Government funding helped pay for the opening ceremony in Vancouver. (Getty)
(ATR) New figures show that government infusions of cash rescued the 2010 Winter Olympics from budget woes brought on by the global recession.
The British Columbia government, which is liable for any losses, disclosed July 9 that it bailed out VANOC for almost $50 million. The infusion helped transportation and accommodation and to truck snow to Cypress Mountain to rescue snowboarding and freestyle skiing from the warmer El Nino winter.
The federal government gave VANOC another $30.7 million last fall after the IOC pledged $22 million should VANOC face a deficit from its $1.76 billion operations budget.
B.C. Finance and Olympics minister Colin Hansen said the central government cost of the Games was $925.2 million.
The original B.C. budget was $600 million, which rose to $765 million because of a 2009 cost-sharing arrangement on security with the federal government.
"We faced incredible challenges in the year leading up to the Games,” Hansen said in a teleconference.
“Certainly the global economic climate that we went through over those months going back to September 2008 was really unprecedented.”

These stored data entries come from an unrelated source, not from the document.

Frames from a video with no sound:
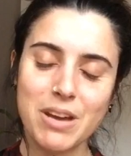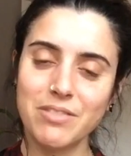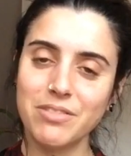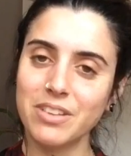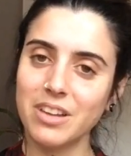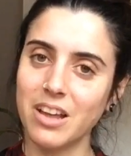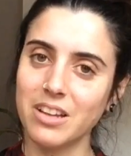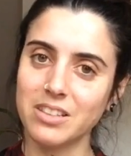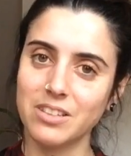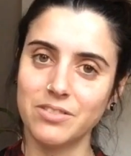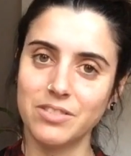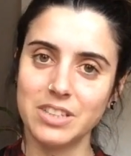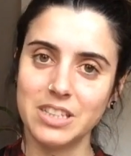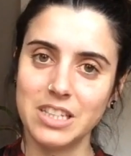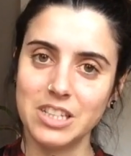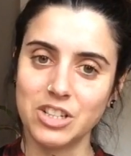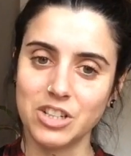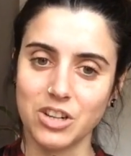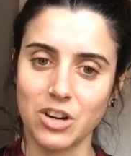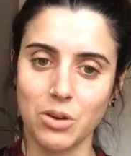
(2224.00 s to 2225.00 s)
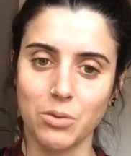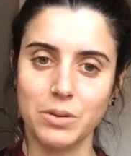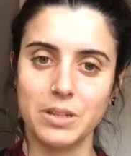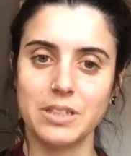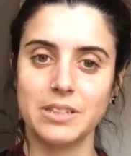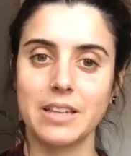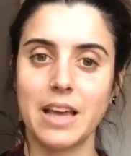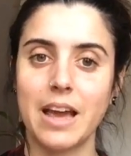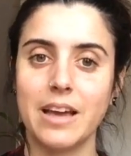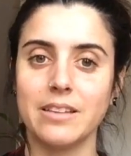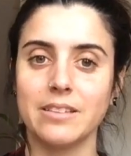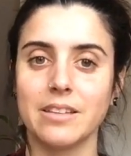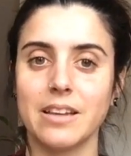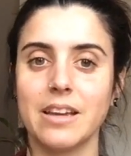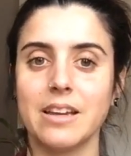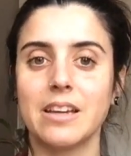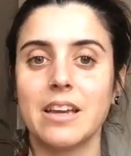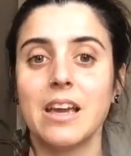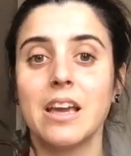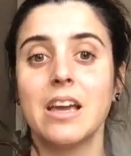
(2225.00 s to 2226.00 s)
philosophy teacher always says,
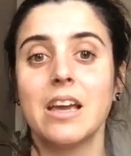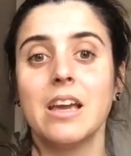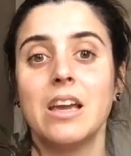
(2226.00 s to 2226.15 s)
like,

Governments of Vancouver, B.C. and Canada paid a combined $2.74 billion to host the Games, which is higher than the $2.5 billion estimate by the B.C. Auditor General in 2006. The costs do not include sponsorships by Crown corporations or services performed by government agencies.
The VANOC budget was supposed to rely on revenue from broadcasting, tickets, souvenirs and sponsorship, but the recession harmed all four categories. Key sponsors General Motors and Nortel went bankrupt in 2009. The advertising slump left VANOC with $12 million unsold out-of-home advertising spaces, which were given to the province for tourism advertising.

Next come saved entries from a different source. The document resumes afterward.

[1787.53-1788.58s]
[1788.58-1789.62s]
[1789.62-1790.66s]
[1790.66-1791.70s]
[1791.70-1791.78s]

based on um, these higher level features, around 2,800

VANOC experienced cash flow problems in March 2009. The same week that no VANOC executive attended SportAccord in Denver, chief financial officer John McLaughlin made a formal request to the government for funding help on the torch relay and ceremonies.
Hansen said the provincial government was “constantly” updated on VANOC finances but was compelled to spend more. In the end, he said, the Games helped boost the province’s economy and gained worldwide attention.
“We wanted to make sure that these were spectacular (Games),” Hansen said. “VANOC had the budget to do a good job on things like the opening ceremonies, we felt with a few added dollars we could make a bigger impact internationally and boost the reputation of B.C. and Canada.”
The report showed VANOC spent $11 million on B.C. Place Stadium and received an additional $14.4 million for the Feb. 12 opening ceremony. The provincial government also spent $19 million to prepare the stadium for the Games. The province also spent another $7.6 million on the torch relay.
VANOC’s last regular quarterly report was issued last December and it won’t report again until late this fall with a final report. McLaughlin continues to anticipate a balanced budget, even after it was revealed that it relies on public money. Funds remain to be collected from some sponsors and licensees, several contracts remain to be reconciled and make-whole agreements with Whistler Blackcomb and Cypress Mountain will be finalized this month or next.